▶ **TASK DETAILS**:
The records that follow are to be given again exactly. Do not carry over any image.

(Collected data)

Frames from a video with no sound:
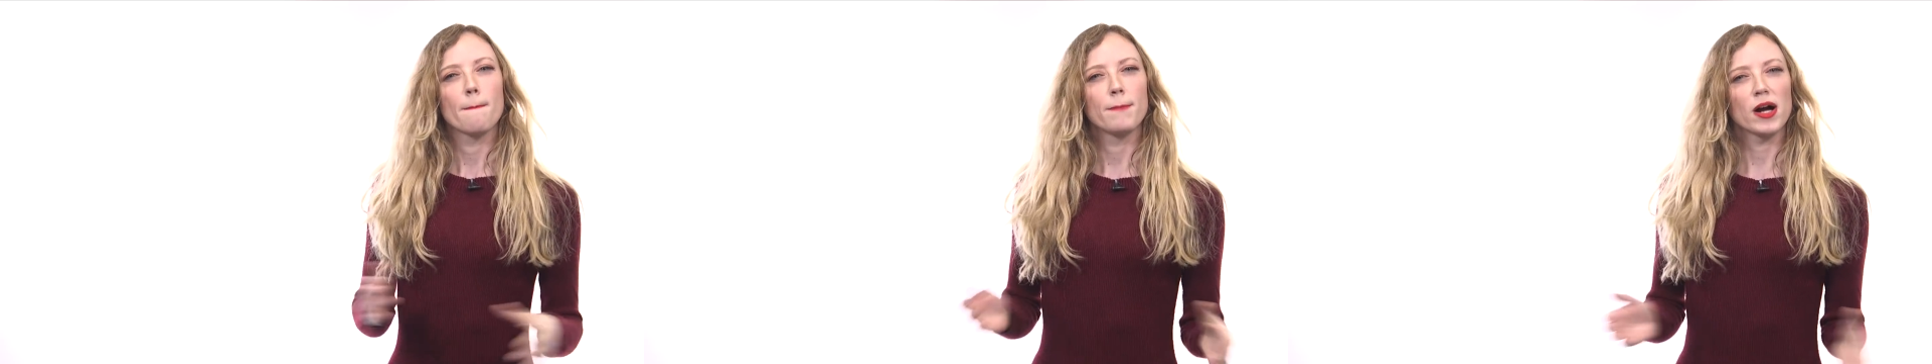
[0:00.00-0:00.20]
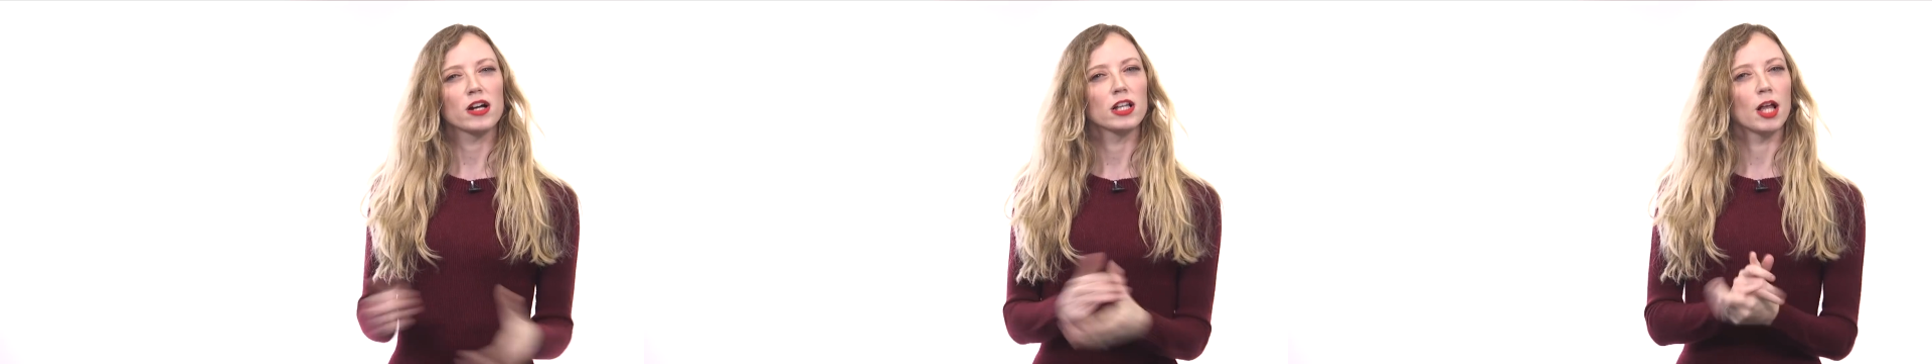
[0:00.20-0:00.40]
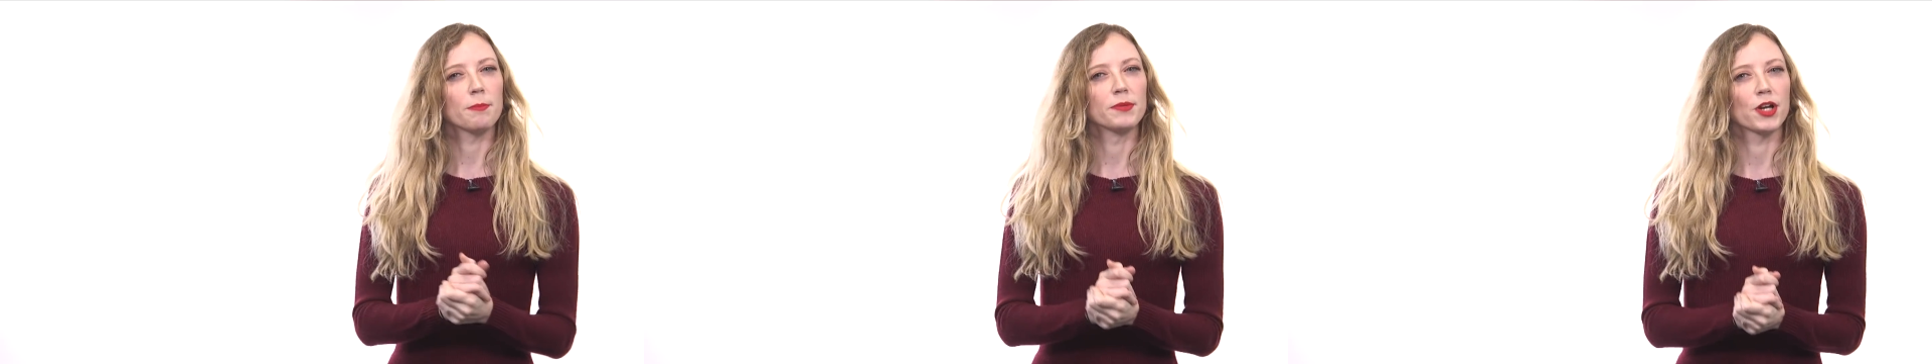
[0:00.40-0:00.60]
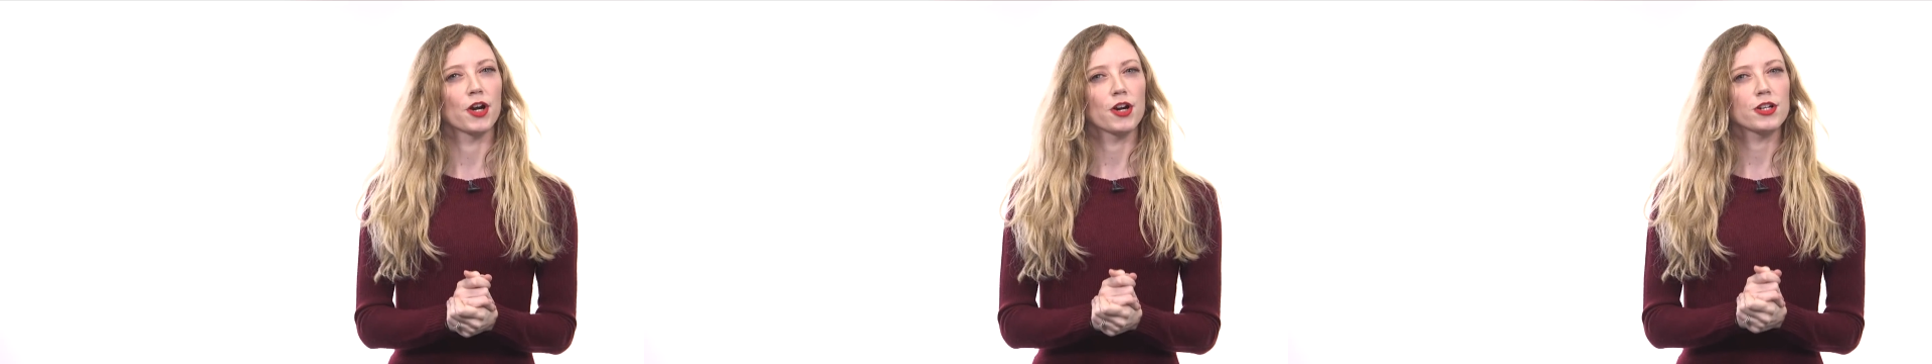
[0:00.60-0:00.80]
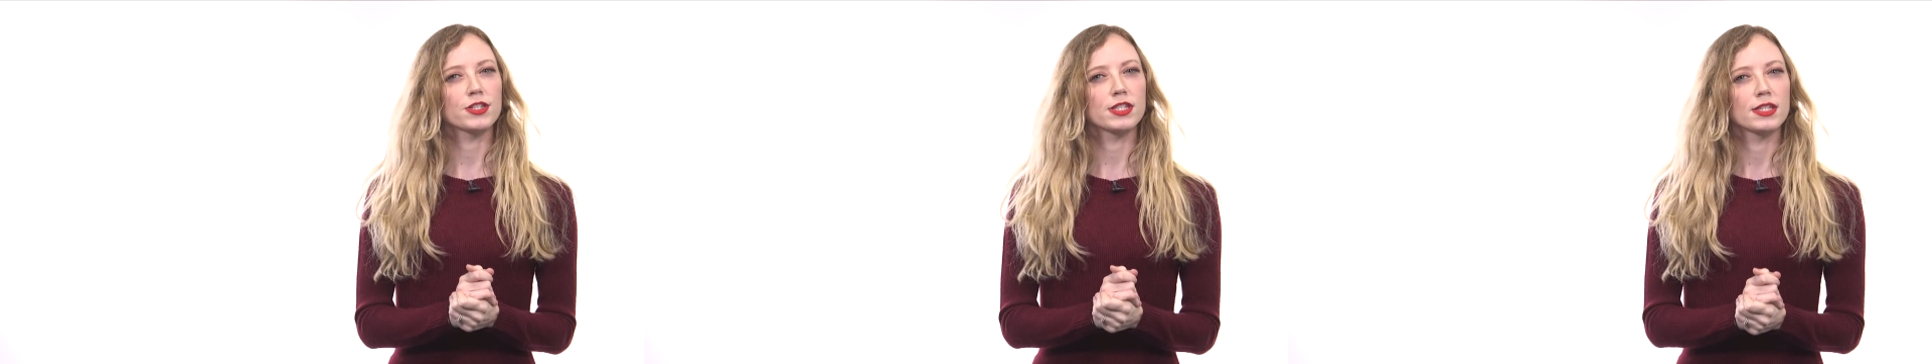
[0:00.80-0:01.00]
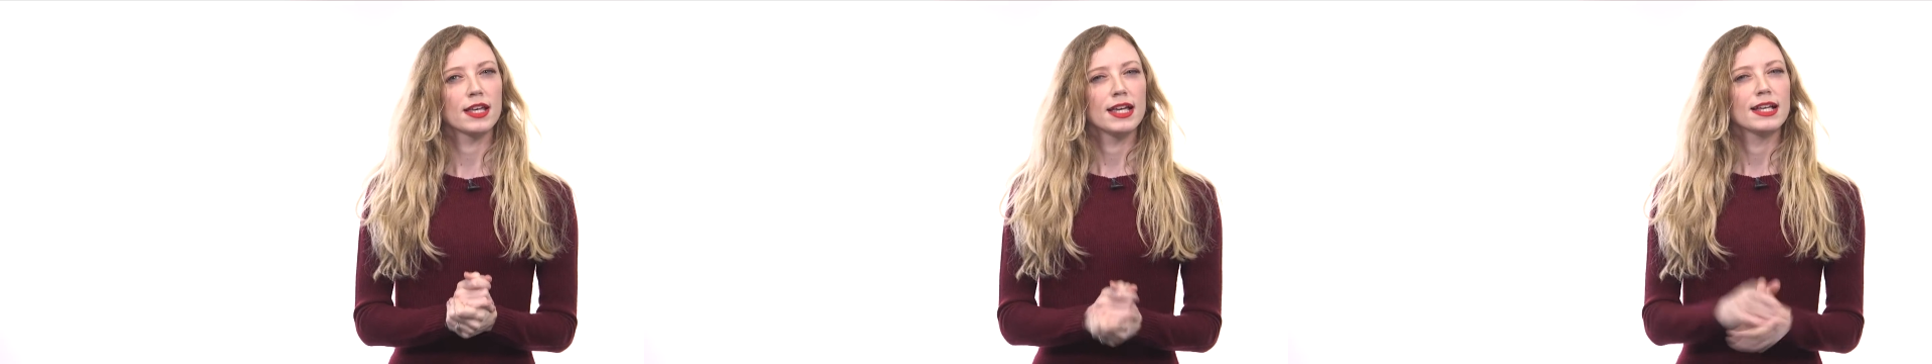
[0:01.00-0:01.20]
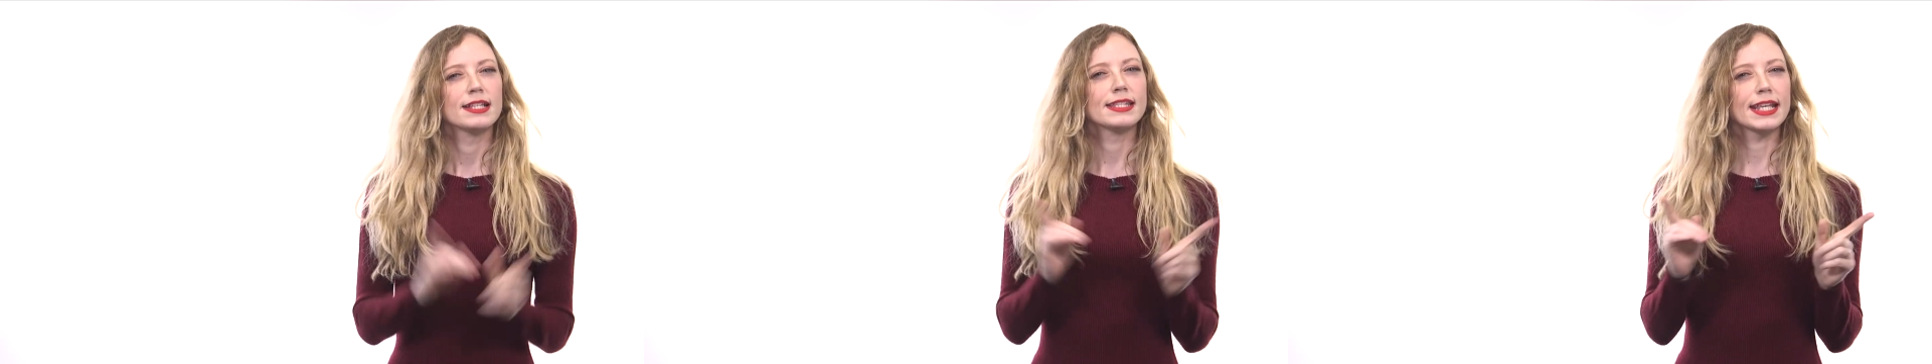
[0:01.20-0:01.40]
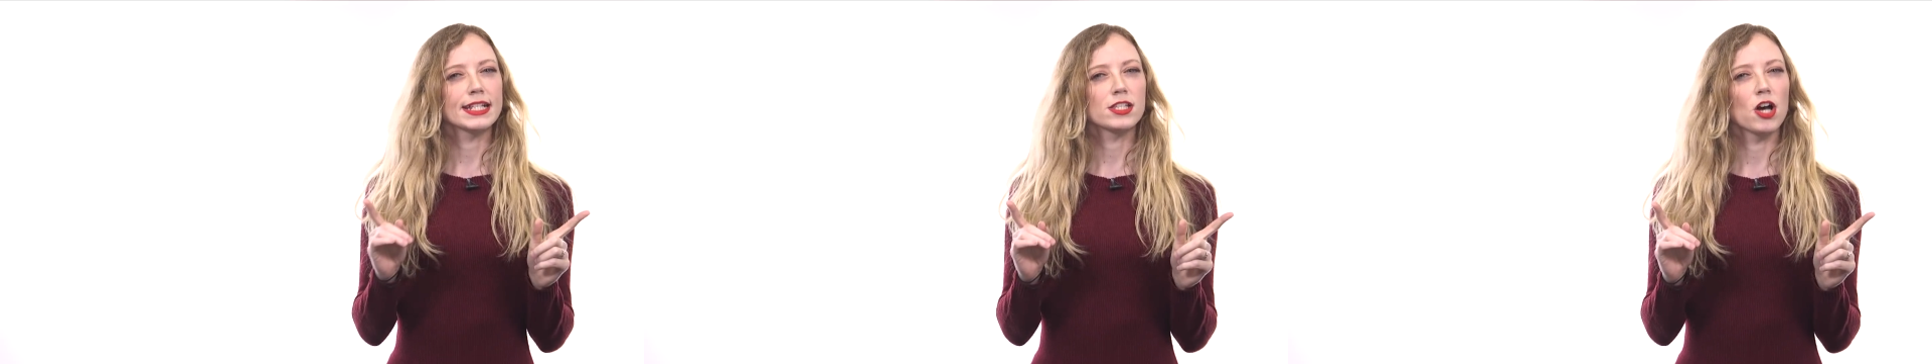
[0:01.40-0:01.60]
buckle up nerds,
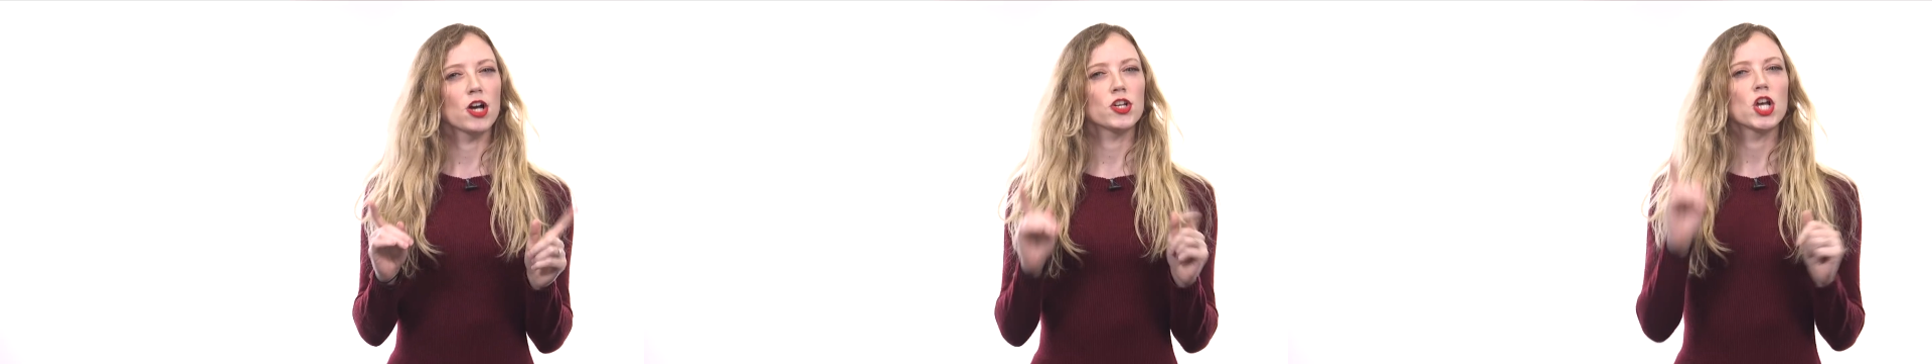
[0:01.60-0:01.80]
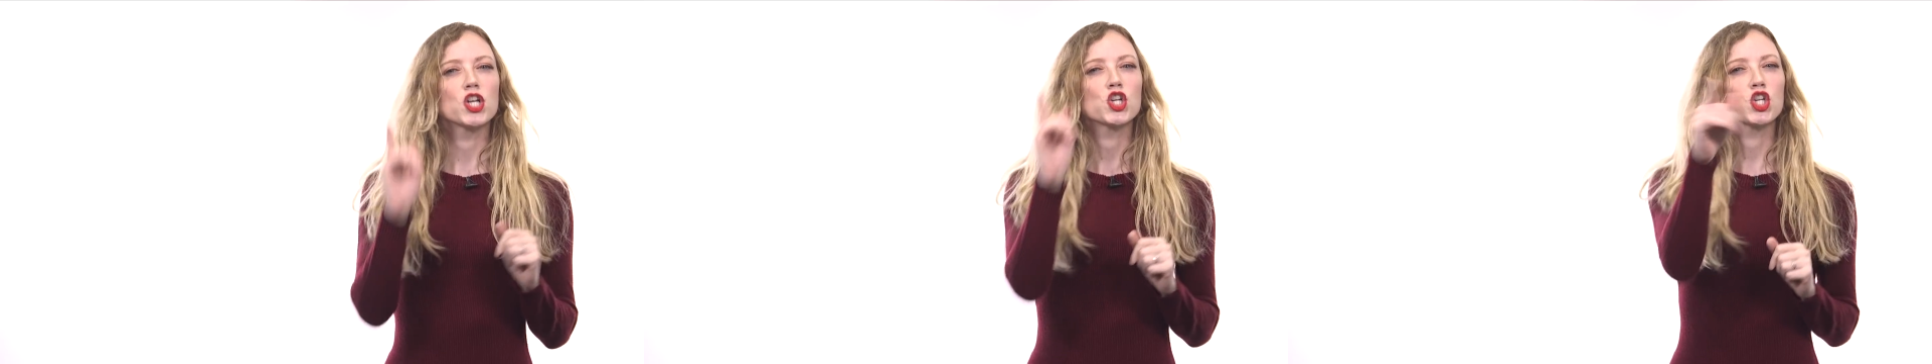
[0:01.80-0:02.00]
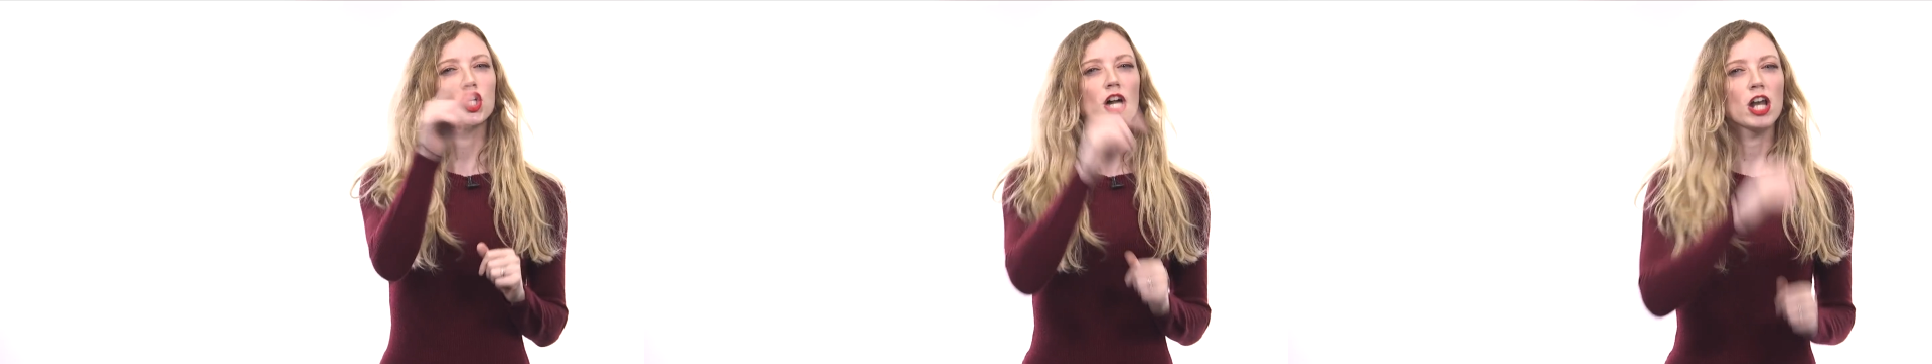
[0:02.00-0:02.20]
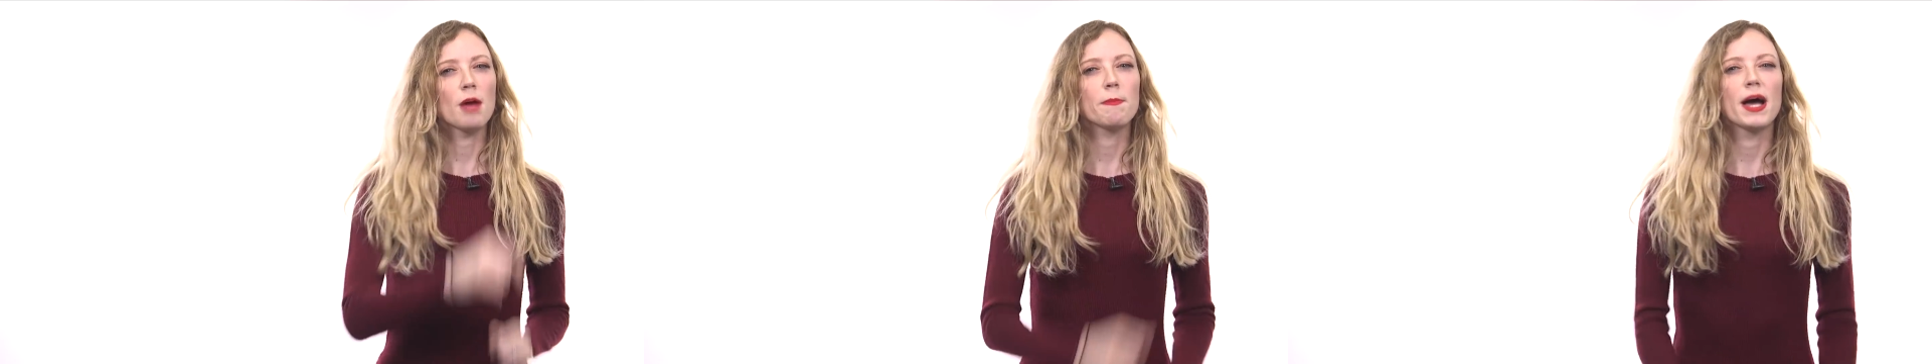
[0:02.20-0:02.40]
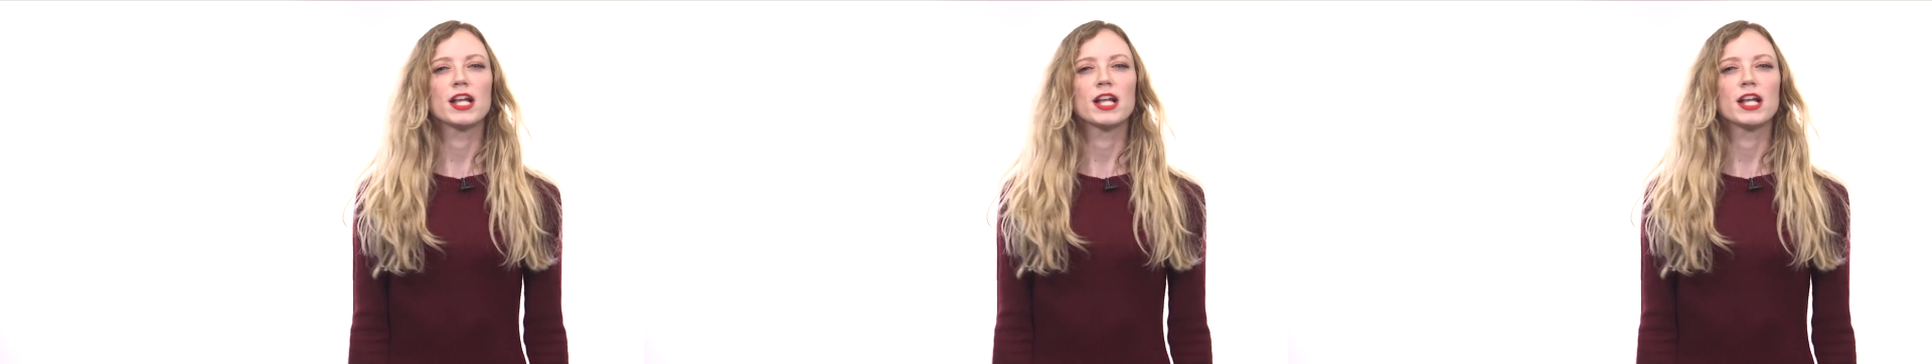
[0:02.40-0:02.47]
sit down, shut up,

▶ **SOLVED PROBLEM**:
Frames from a video with no sound:
[0:00.00-0:00.20]
[0:00.20-0:00.40]
[0:00.40-0:00.60]
[0:00.60-0:00.80]
[0:00.80-0:01.00]
[0:01.00-0:01.20]
[0:01.20-0:01.40]
[0:01.40-0:01.60]
buckle up nerds,
[0:01.60-0:01.80]
[0:01.80-0:02.00]
[0:02.00-0:02.20]
[0:02.20-0:02.40]
[0:02.40-0:02.47]
sit down, shut up,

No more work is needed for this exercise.